L’histoire de Barbara Radziwiłł, devenue reine de Pologne lorsqu’elle épousa le roi Sigismond II de Pologne en 1547, illustre la victoire de l’amour sur les manœuvres politiques, et la passion qui les unissait est sans doute l’une des plus sincères et dévouées qui existèrent parmi les couples royaux de l’Histoire. Barbara Radziwiłł est issue de l’une des plus puissantes familles du Grand duché de Lituanie, qui la maria à l’âge de seize ans à Stanislovas Goštautas, issu lui aussi de la haute noblesse lituanienne. A la mort prématurée de son mari en 1542, celui-ci étant le dernier hériter mâle de sa lignée et leur union n’ayant pas donné d’enfants, ses possessions allèrent au roi de Pologne Sigismond Ier qui en confia la propriété à son fils Sigismond II. Celui-ci se rendit sur les terres avec sa première épouse en 1543, et on suppose que c’est lors de sa première rencontre avec Barbara que tous deux tombèrent amoureux l’un de l’autre, néanmoins aucun document ne permet d’en attester jusqu’à la mort de l’épouse de Sigismond II d’une crise d’épilepsie en 1545. Désormais tous les deux veufs, les deux jeunes gens purent s’aimer en toute liberté et débutèrent une relation amoureuse passionnée, partant chasser ensemble 223 jours sur 365 durant l’année 1546. On raconte même que Sigismond fit construire un tunnel secret reliant son palais à Vilnius de celui de Barbara situé non loin afin de pouvoir se rencontrer en secret à la nuit tombée. En 1547, probablement au cours de l’été, tous deux se marièrent en secret. Lorsqu’il rendit cette union publique en 1548, les seigneurs du royaume s’y opposèrent vivement, soutenus par la reine mère Bona Sforza, arguant qu’il était inconcevable qu’un roi épousa l’une de ses sujettes, mais en réalité surtout à cause de la proximité de Barbara avec son frère, Nicolas Radziwill, et son cousin, Mikolaj Radziwill le Rouge, qui intriguaient pour obtenir le contrôle du grand-duché de Lituanie et garantir la souveraineté de leur pays vis-à-vis de la Pologne. Ses détracteurs n’hésitèrent pas à faire courir les pires rumeurs et pamphlets sur elle, l’accusant de promiscuité et d’avoir séduit le roi par la sorcellerie. Pourtant, les lettres qu’elle échangeait avec sa famille et avec son mari la font apparaître comme une épouse dévouée et un femme soucieuse des autres, peu intéressée par les intrigues politiques et davantage préoccupée par la mode et le bien-être de son époux que par le pouvoir.

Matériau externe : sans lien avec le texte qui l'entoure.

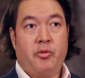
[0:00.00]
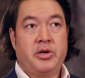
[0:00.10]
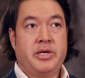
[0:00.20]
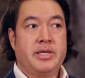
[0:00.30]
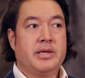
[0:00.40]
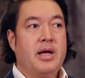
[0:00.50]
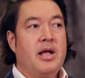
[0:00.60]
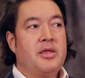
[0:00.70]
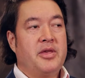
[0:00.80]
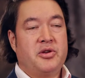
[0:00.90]
Which is
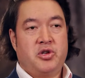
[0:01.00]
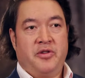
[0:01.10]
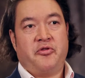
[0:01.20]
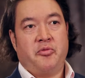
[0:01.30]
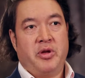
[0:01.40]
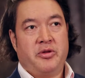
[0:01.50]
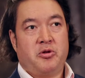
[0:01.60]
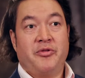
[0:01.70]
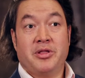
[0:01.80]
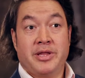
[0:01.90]
this shift from a
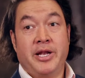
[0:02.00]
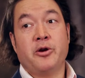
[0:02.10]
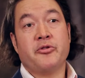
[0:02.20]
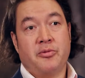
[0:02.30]
sort of a linear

Finalement, la lutte de Sigismond pour faire accepter sa relation avec Barbara finit par payer et celle-ci put être couronnée reine en 1450. Malheureusement, son règne fut de courte durée, puisque sa santé ne cessait de décliner et qu’elle mourut quelques mois plus tard, en 1451, à l’âge de 30 ans. Durant sa maladie, elle fut veillée avec dévouement par son mari qui ne quittait pas son chevet et fit même casser les portes de la ville pour pouvoir la transporter par un convoi spécial à Niepołomice afin de la soigner, n’en ayant malheureusement pas le temps avant sa mort. Les rumeurs voulaient qu’elle aurait été empoisonnée par la reine-mère Bona Sforza, qui lui écrivit peu de temps avant pour faire savoir qu’elle reconnaissait son mariage avec son fils, néanmoins, les historiens pensent aujourd’hui, après examen de son cadavre découvert en 1931 qui a révélé qu’elle souffrait de divers problèmes de santé, notamment de rachitisme, qu’elle aurait succombé à un cancer des ovaires. Après sa mort, le roi mena une vie austère, refusant de prendre part au fêtes et s’habillant souvent de noir, en souvenir de celle qu’il ne cessa jamais d’aimer. L’intensité de leur amour, et leur persévérance face aux intrigues politiques, a inspiré de nombreux artistes et écrivains polonais, et fut notamment immortalisée dans la légende populaire de Pan Twardowski, un sorcier qui, à l’image de Faust, a fait un pacte avec le diable en échange de pouvoirs surnaturels et fait revenir à la demande de Sigismond II le spectre de sa bien-aimée.